TASK ITEM:
For this exercise, copy exactly the lines below from the one with "[26:06.92-26:07.92]" through the one with "Lip reading: that" and leave out the pictures.

*** THE RECORDS Section Begins ***

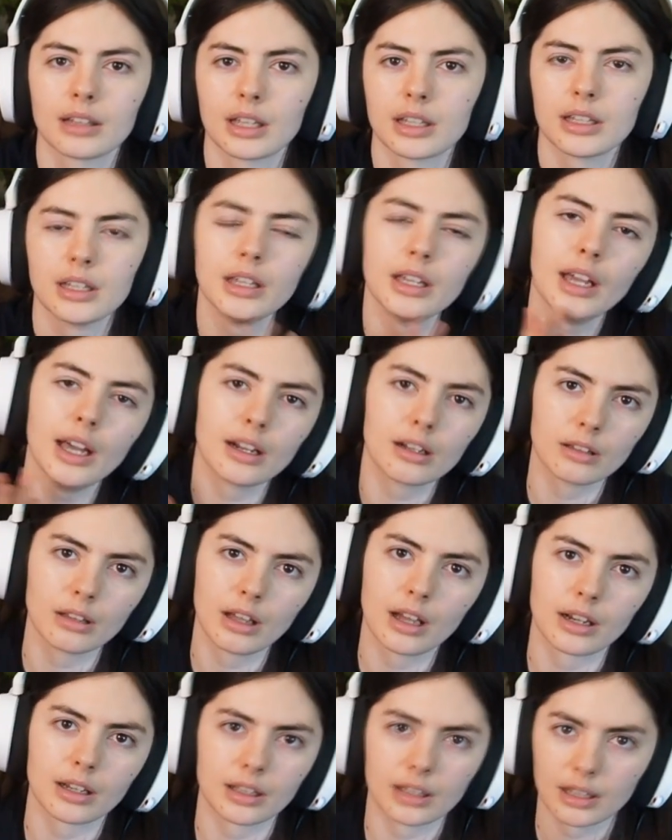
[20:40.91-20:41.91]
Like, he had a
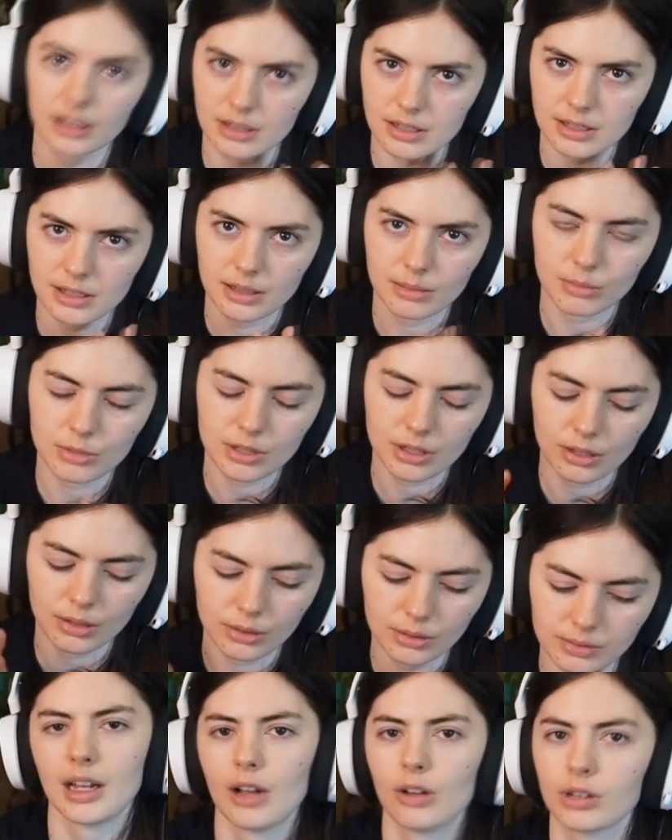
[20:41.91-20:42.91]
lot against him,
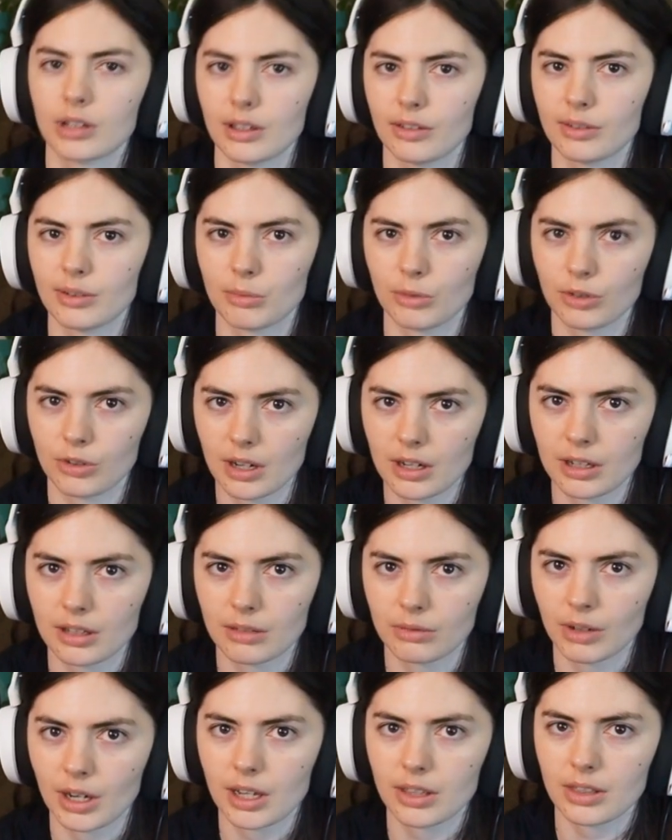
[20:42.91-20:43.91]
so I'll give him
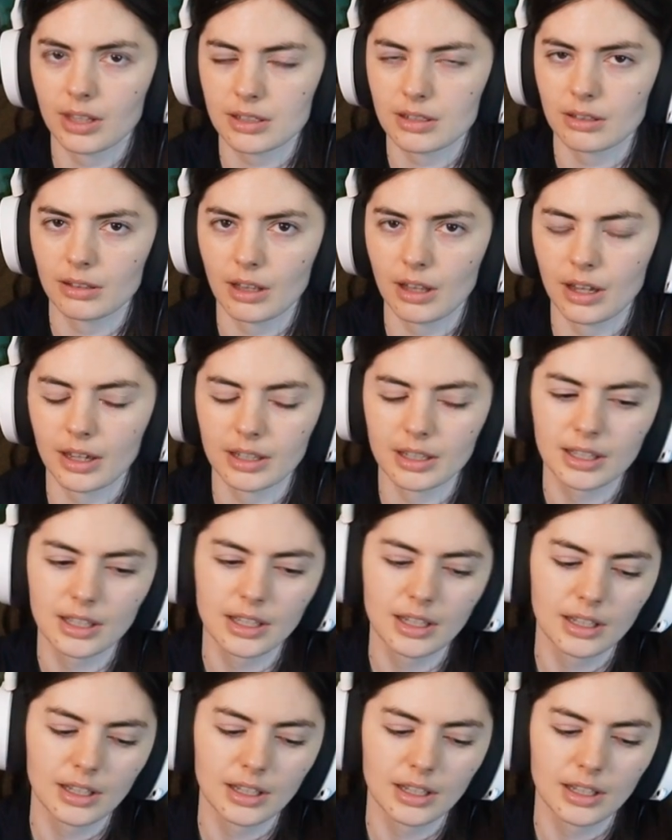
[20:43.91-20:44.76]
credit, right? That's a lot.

*** THE RECORDS Section Ends ***
*** THE RECORDS Section Begins ***

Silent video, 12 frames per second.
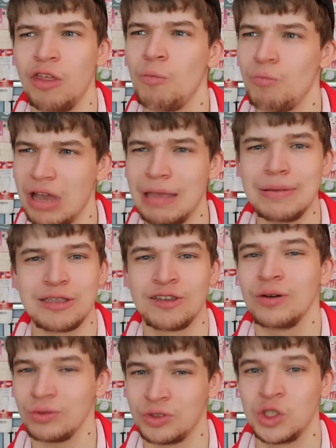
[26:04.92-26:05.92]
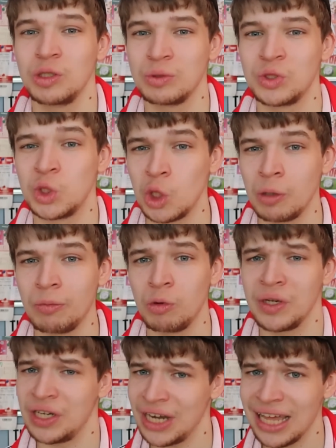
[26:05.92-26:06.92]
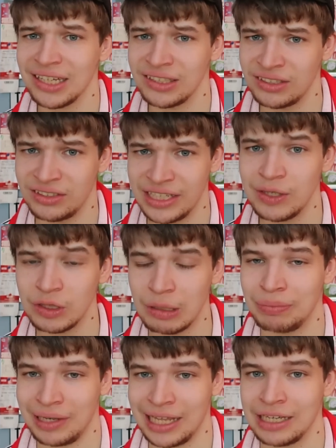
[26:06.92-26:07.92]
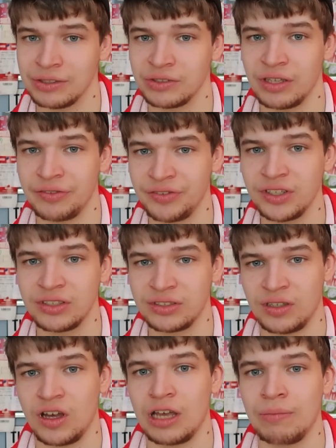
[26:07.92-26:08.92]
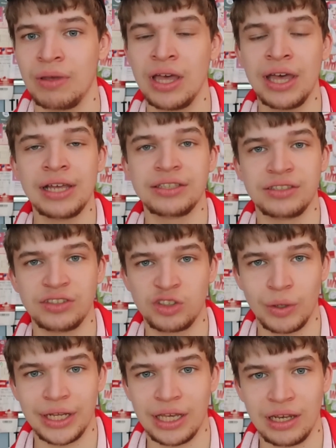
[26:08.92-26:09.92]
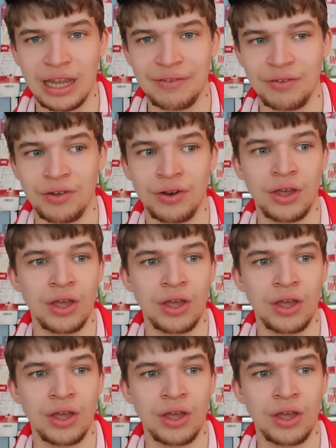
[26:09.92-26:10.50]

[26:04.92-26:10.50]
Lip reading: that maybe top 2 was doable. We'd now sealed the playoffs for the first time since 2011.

*** THE RECORDS Section Ends ***
*** THE RECORDS Section Begins ***

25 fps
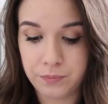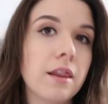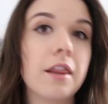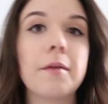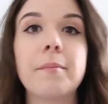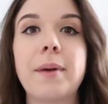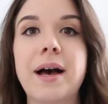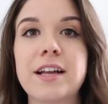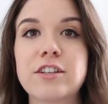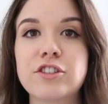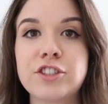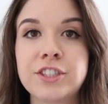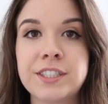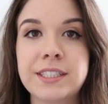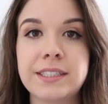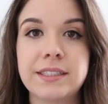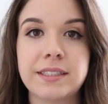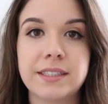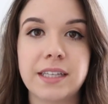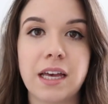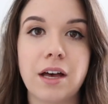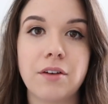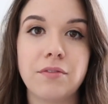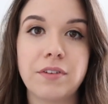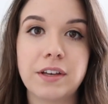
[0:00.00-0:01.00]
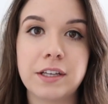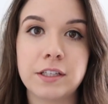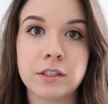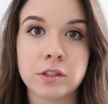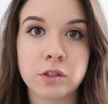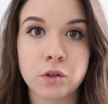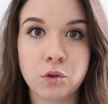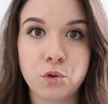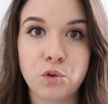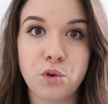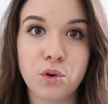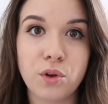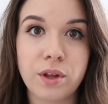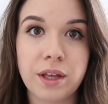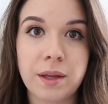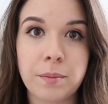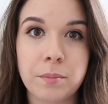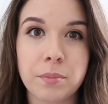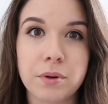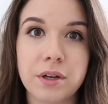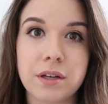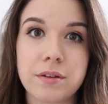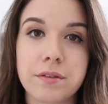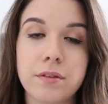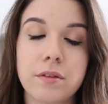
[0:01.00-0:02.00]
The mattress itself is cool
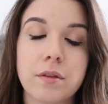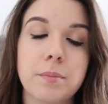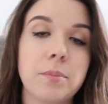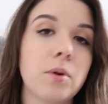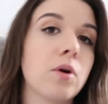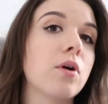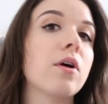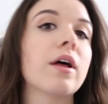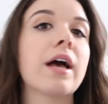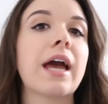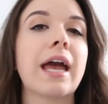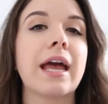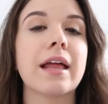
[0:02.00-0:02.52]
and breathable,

*** THE RECORDS Section Ends ***

ANSWER TO THIS TASK:
[26:06.92-26:07.92]
[26:07.92-26:08.92]
[26:08.92-26:09.92]
[26:09.92-26:10.50]

[26:04.92-26:10.50]
Lip reading: that maybe top 2 was doable. We'd now sealed the playoffs for the first time since 2011.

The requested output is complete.